Dorothy Gambrell of very small array charts median Tomatometer ratings of the top 10 grossing films, since 1950. From the graph it looks like movies are getting worse, but are they really? This goes back to a similar argument from a couple of months ago. The decline is probably more of an indicator of reviewers, viewers, movie types, and ease of watching than it is of a drop in quality.

[very small array]


  • jimlynch9999 April 19, 2011 at 3:37 am

    The chart seems to be an example of survivorship bias. The movies from the 50s reviewed on the site is a fraction of all movies released that year. The forgotten releases are, on average, worse than the remembered ones.
    Think of it this way – 60 years from now, will anyone want a copy of “Legion”?

    • But it only takes the top grossing movies, so most movies from each year are being ignored.

  • I originally conjectured that there were many fewer movies in the ’50’s and ’60’s (and therefore the average quality was higher), but that does not seem to be the case. I went to ask.com and counted the pictures released in 1950 (http://wiki.ask.com/1950_in_film#Films_released_in_1950) and in 2010 (http://wiki.ask.com/2010_in_film?qsrc=3044 ). In 1950, there were 111 US movies released, which is more than I would have guessed. In 2010, there were 127 movies in “wide release” (and more than twice that many had limited releases).

    My personal theory is that it is so easy to make movies with awesome special effects that storylines are a secondary consideration. Critics respond to story lines (=tomatometer scores) whereas audiences flock to special effects (=high grossing movies).

  • Perhaps there is survivorship bias not only among movies, but also among reviewers. If viewers are less critical of the movies they saw first when they were younger, than you would get such a trend. Older reviewers remember the movies fondly that they saw when they were younger, whereas people who were as old in the 1950s as the median reviewer is today are no longer alive, and therefore their less enthusiastic reviews don’t count here. In other words, 1950-1970 movies are mainly reviewed here by people who saw them first when they were very young, whereas contemporary movies are reviewed by people who saw them first at all ages.

  • the more movies you watch the easier it becames to get bored by the new ones imho.

  • You know, it’s not actually possible to quantify the quality of a movie (or a book, an album, a video game, etc.). Don’t let them fool you.

  • Dr. Awesome April 19, 2011 at 9:37 am

    The problem is what jimlynch9999 stated. Rotten Tomatoes compiles ONLINE reviews. How many people are going to go back and post their review of all the movies they hated back in the 60s, 70s? They’ll post their review of the classics, but won’t bother with the crap.

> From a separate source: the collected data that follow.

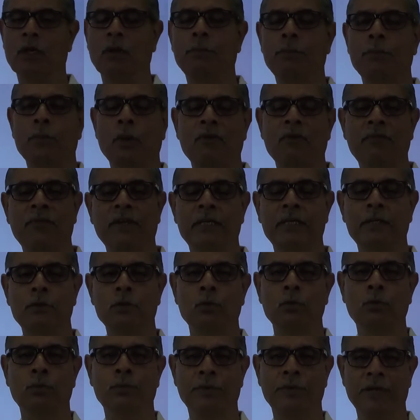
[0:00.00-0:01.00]
of profit
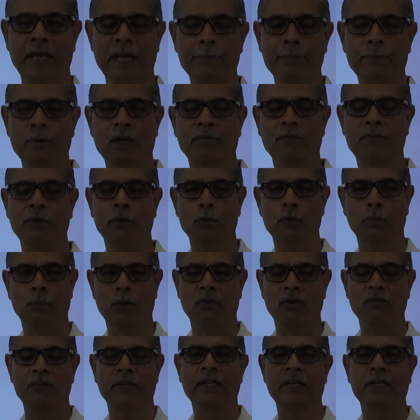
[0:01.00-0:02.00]
to net profit to
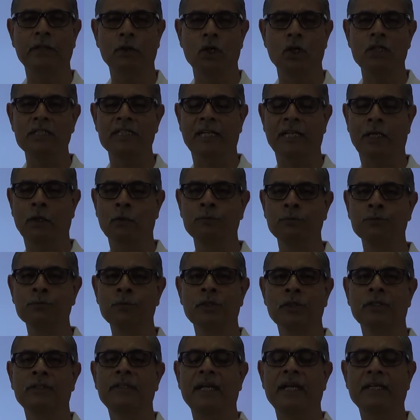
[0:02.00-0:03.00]
profit and loss
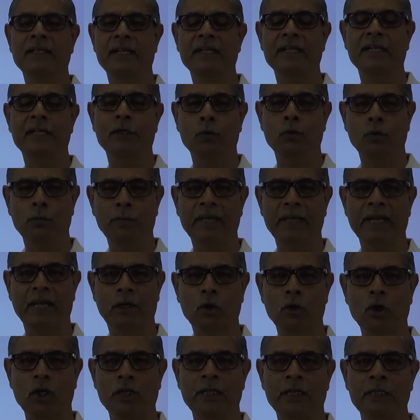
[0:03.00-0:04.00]
account that entry could be
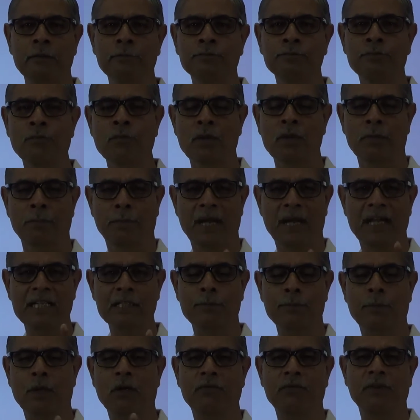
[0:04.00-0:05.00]
recorded. Branch
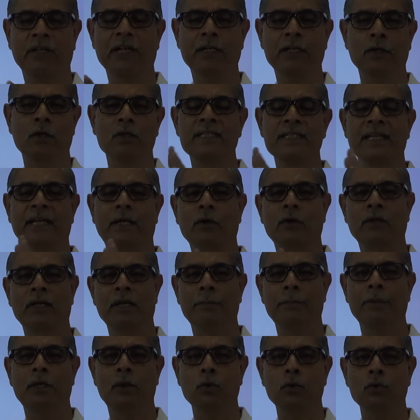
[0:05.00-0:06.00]
profit and loss account
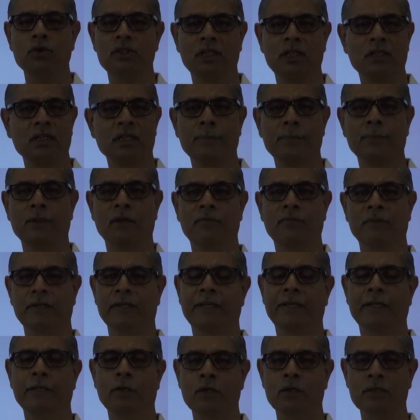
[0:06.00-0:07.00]
debit to general profit
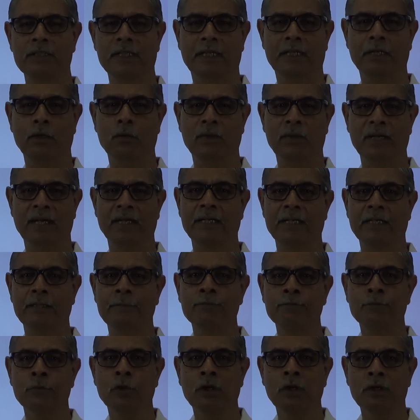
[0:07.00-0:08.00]
and loss account debit.
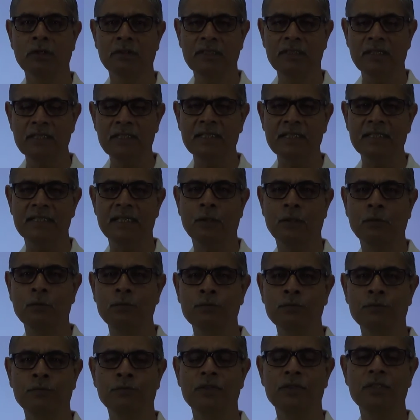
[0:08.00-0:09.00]
This is how
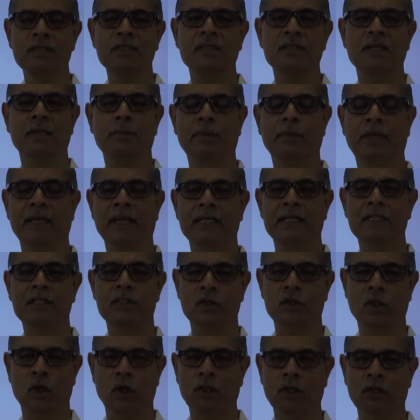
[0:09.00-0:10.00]
this sum gets
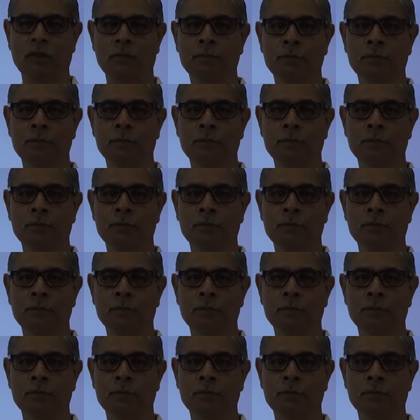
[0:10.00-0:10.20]
solved.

    Also…On Rotten Tomatoes, Casablanca has ~50 reviews, Godfather has ~70. Gone with the Wind has ~60. I find it hard to believe that under 100 reviewers saw these movies. In comparison, Harry Potter has over 200.

  • I would use the highest rated films of the year excluding the artsy, underground ones. Maybe you could take a weighted average of highest 10 ratings, weighted to dollars generated. The 1995 year, for example, includes ratings from Batman Forever and Ace Ventura: When Nature Calls. Of course those two movies will pull down the median rating.

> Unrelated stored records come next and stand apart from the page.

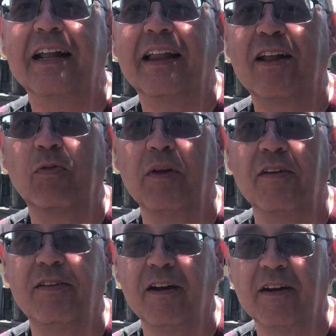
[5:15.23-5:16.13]
that's where the
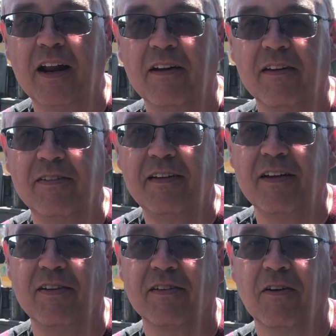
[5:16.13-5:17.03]
Serenade of the
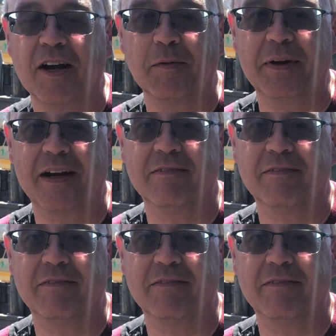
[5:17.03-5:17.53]
Seas is going to be.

  • Simply, there is a larger market, and more crap dragging the average down. It’s not a surprise, to be honest… it’s just what happens what a market starts to saturate. When the car market was tiny, and the ford model T owned all… for a many-year period the average ratings of “the entire market” (aka just the ford model T) would probably be extremely high!

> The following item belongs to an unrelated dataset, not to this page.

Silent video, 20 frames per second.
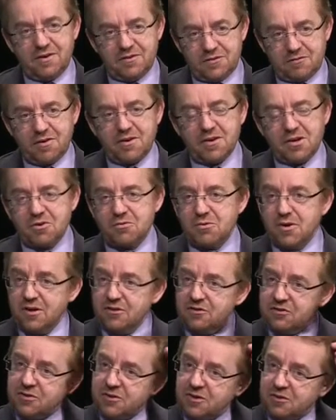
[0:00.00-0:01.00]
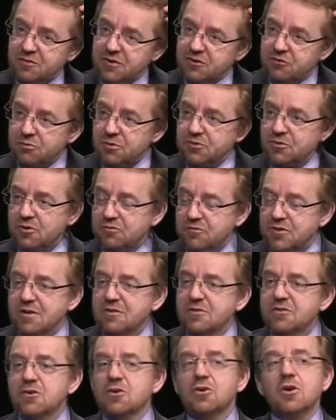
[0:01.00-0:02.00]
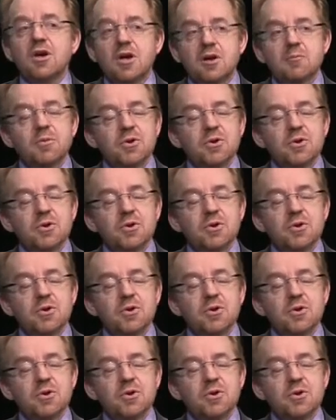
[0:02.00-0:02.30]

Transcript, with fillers: he's a very courageous individual to have done so,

    But now, if you did an average rating scale, including all the crap and cloning going on, you would see the average drop off since the “good old days”. :)

  • When I first saw this entry on my RSS feed, I thought it would be about falling MPAA ratings over the past 60 years (e.g. G, PG, R). I think that would be an interesting trend to graph, since I’ve noticed that movies produced earlier tend to have much more severe ratings for the same kinds of content that would receive a lower rating today. This is also interesting, though.